Hacker News new | ask | show | jobs
by wopwopwop 3402 days ago
Question to the experts here:

- What is the relevance of Docker here? I'm pretty sure that celery+rabbitmq are enough to do a distributed scraper...

4 comments

I think the OP just drank the docker kool-aid :) It's also the future, obvs. https://circleci.com/blog/its-the-future/

> and learn how to use docker and celery

Seems the OP was learning Docker at the time? I think it just comes down to the tools you're comfortable with.

I use Celery inside Docker, mostly for the lazy-ops advantages; makes it very simple to bring up new pools of Celery workers, shut them all down, and mix projects on the same host to maximize its utilization.

Generally I'm getting fond of containers as a mechanism to encapsulate deployments e.g. in Python which have a lot requirements and which I've found finicky to make portable.
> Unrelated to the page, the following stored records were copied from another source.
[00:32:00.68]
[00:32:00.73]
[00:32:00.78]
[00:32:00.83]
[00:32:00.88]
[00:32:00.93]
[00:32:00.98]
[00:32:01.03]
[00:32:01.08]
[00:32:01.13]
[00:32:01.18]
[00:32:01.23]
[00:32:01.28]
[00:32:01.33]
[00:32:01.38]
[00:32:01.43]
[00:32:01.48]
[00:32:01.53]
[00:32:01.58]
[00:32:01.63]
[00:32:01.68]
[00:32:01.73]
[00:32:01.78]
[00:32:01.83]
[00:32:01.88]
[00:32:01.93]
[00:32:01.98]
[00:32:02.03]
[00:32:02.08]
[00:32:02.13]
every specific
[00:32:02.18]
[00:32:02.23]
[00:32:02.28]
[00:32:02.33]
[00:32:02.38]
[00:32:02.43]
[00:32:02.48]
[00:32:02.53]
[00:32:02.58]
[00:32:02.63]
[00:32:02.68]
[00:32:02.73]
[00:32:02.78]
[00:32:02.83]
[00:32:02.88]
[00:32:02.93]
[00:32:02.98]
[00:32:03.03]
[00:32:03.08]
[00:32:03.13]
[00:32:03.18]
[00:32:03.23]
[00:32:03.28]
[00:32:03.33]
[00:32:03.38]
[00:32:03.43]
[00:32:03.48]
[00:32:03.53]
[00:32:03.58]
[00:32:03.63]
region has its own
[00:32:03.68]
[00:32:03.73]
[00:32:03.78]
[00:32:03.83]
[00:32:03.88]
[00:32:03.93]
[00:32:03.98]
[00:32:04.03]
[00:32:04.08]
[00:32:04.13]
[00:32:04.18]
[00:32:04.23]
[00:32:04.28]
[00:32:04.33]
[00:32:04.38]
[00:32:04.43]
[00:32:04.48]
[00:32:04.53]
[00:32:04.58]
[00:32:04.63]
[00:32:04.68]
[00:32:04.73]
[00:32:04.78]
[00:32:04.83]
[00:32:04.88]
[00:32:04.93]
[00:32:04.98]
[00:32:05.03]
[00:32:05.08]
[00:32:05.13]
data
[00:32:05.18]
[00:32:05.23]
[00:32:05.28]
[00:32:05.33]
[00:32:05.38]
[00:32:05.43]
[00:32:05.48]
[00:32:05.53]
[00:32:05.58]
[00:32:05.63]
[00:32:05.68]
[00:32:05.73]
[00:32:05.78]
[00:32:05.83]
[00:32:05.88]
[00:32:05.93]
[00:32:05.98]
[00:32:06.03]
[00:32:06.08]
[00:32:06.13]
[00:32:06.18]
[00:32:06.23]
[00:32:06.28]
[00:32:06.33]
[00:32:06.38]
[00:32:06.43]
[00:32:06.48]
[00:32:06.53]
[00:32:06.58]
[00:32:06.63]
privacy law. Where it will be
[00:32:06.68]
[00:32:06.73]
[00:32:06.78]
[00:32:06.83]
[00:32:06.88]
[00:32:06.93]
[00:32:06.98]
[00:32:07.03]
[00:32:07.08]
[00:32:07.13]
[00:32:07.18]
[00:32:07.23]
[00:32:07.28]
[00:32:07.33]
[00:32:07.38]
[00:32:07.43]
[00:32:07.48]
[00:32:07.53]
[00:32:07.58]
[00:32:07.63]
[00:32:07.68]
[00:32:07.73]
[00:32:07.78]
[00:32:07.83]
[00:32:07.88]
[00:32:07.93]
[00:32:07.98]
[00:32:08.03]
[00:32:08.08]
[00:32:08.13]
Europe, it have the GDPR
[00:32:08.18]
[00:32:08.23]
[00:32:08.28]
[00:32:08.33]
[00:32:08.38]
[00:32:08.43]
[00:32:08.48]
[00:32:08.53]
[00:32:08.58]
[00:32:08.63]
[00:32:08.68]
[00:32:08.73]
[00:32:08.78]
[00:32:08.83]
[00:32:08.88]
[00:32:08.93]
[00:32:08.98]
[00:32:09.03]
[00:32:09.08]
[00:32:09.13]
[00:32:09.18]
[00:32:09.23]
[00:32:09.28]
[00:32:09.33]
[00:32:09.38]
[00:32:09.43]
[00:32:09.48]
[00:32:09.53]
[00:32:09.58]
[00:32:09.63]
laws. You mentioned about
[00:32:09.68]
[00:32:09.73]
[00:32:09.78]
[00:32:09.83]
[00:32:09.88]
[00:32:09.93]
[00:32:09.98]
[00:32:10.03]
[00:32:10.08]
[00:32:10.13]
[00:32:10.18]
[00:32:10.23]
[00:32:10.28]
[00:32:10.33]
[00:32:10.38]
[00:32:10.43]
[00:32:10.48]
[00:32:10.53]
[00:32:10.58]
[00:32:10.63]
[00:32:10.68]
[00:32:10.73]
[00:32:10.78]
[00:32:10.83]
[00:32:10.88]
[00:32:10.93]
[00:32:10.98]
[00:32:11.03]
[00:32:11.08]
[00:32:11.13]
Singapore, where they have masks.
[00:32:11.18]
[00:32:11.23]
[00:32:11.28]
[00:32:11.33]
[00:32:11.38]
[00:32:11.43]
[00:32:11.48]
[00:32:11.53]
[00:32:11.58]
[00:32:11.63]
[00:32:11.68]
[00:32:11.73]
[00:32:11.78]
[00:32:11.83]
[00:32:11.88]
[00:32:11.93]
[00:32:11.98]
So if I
Full disclosure: I do something even worse, have containers which pull updates when I like with deploy keys, and run Celery etc in a virtualenv in the container... :P

The latter feels truly shameful but it does make it easy to keep the project contained even when running outside a container...

Not relevant at all.

It was just shoehorned.

The crux of a project such as this is maintaining a connection pool and managing it efficiently.

Also respecting robots.txt which the author barely mentions.

This is a "tool looking for a problem" kind of post.

also docker makes it trivial to link a bunch of swarm hosts together, scaling this across multiple machines would basically be free as he added them to the swarm.